Task prompt -
Without including any pictures, write out the data below exactly.

Saved data entries:
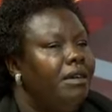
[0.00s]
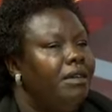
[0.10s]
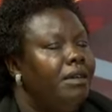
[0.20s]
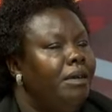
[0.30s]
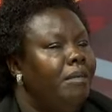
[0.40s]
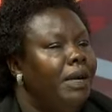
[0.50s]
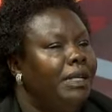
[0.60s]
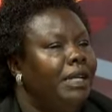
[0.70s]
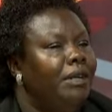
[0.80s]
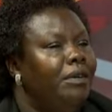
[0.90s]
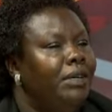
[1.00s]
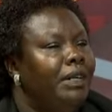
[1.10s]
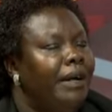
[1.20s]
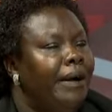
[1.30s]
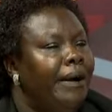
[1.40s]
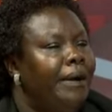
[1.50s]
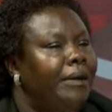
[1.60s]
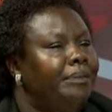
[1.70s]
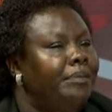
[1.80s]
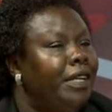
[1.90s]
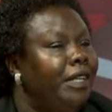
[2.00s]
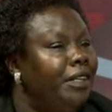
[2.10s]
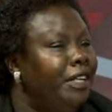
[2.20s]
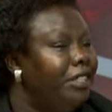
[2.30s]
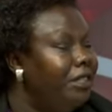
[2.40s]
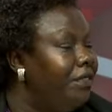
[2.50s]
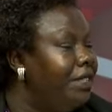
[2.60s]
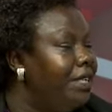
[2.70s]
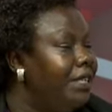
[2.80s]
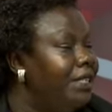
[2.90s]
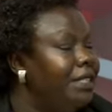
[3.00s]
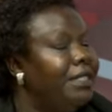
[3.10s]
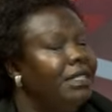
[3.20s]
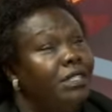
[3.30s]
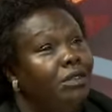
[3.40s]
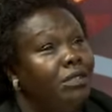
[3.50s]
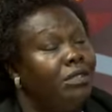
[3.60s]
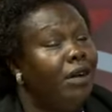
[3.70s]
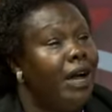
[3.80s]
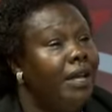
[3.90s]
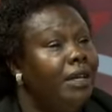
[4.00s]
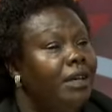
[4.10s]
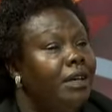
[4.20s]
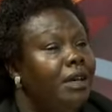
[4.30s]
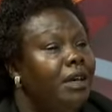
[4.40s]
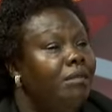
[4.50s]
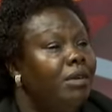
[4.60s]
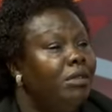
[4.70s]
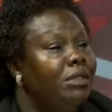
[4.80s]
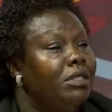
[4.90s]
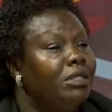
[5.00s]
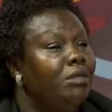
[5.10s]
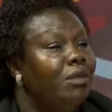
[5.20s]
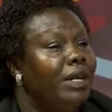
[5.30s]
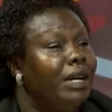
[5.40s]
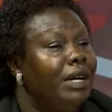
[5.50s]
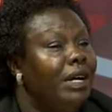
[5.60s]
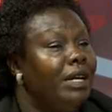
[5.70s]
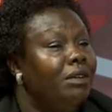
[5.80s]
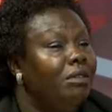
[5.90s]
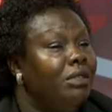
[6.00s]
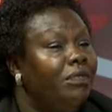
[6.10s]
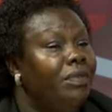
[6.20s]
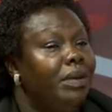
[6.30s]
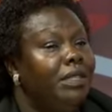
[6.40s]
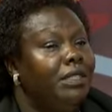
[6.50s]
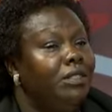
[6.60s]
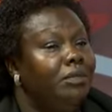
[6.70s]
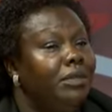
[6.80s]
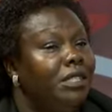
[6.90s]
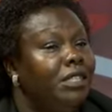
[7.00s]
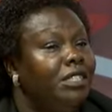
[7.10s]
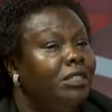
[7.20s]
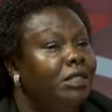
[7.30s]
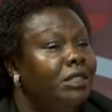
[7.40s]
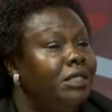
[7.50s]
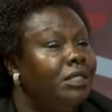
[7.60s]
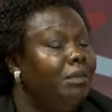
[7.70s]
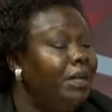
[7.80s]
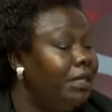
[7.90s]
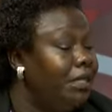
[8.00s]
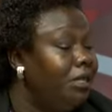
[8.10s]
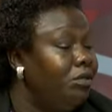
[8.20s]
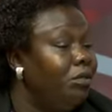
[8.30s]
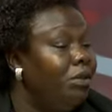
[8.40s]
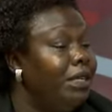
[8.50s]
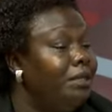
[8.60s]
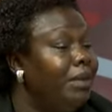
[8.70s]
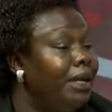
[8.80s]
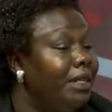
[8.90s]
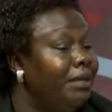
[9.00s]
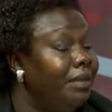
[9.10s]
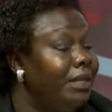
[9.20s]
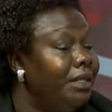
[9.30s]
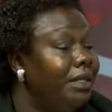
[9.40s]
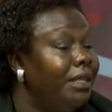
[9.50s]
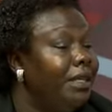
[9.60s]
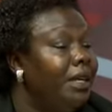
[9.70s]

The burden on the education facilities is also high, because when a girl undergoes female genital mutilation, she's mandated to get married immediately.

Result of this task -
[0.00s]
[0.10s]
[0.20s]
[0.30s]
[0.40s]
[0.50s]
[0.60s]
[0.70s]
[0.80s]
[0.90s]
[1.00s]
[1.10s]
[1.20s]
[1.30s]
[1.40s]
[1.50s]
[1.60s]
[1.70s]
[1.80s]
[1.90s]
[2.00s]
[2.10s]
[2.20s]
[2.30s]
[2.40s]
[2.50s]
[2.60s]
[2.70s]
[2.80s]
[2.90s]
[3.00s]
[3.10s]
[3.20s]
[3.30s]
[3.40s]
[3.50s]
[3.60s]
[3.70s]
[3.80s]
[3.90s]
[4.00s]
[4.10s]
[4.20s]
[4.30s]
[4.40s]
[4.50s]
[4.60s]
[4.70s]
[4.80s]
[4.90s]
[5.00s]
[5.10s]
[5.20s]
[5.30s]
[5.40s]
[5.50s]
[5.60s]
[5.70s]
[5.80s]
[5.90s]
[6.00s]
[6.10s]
[6.20s]
[6.30s]
[6.40s]
[6.50s]
[6.60s]
[6.70s]
[6.80s]
[6.90s]
[7.00s]
[7.10s]
[7.20s]
[7.30s]
[7.40s]
[7.50s]
[7.60s]
[7.70s]
[7.80s]
[7.90s]
[8.00s]
[8.10s]
[8.20s]
[8.30s]
[8.40s]
[8.50s]
[8.60s]
[8.70s]
[8.80s]
[8.90s]
[9.00s]
[9.10s]
[9.20s]
[9.30s]
[9.40s]
[9.50s]
[9.60s]
[9.70s]

The burden on the education facilities is also high, because when a girl undergoes female genital mutilation, she's mandated to get married immediately.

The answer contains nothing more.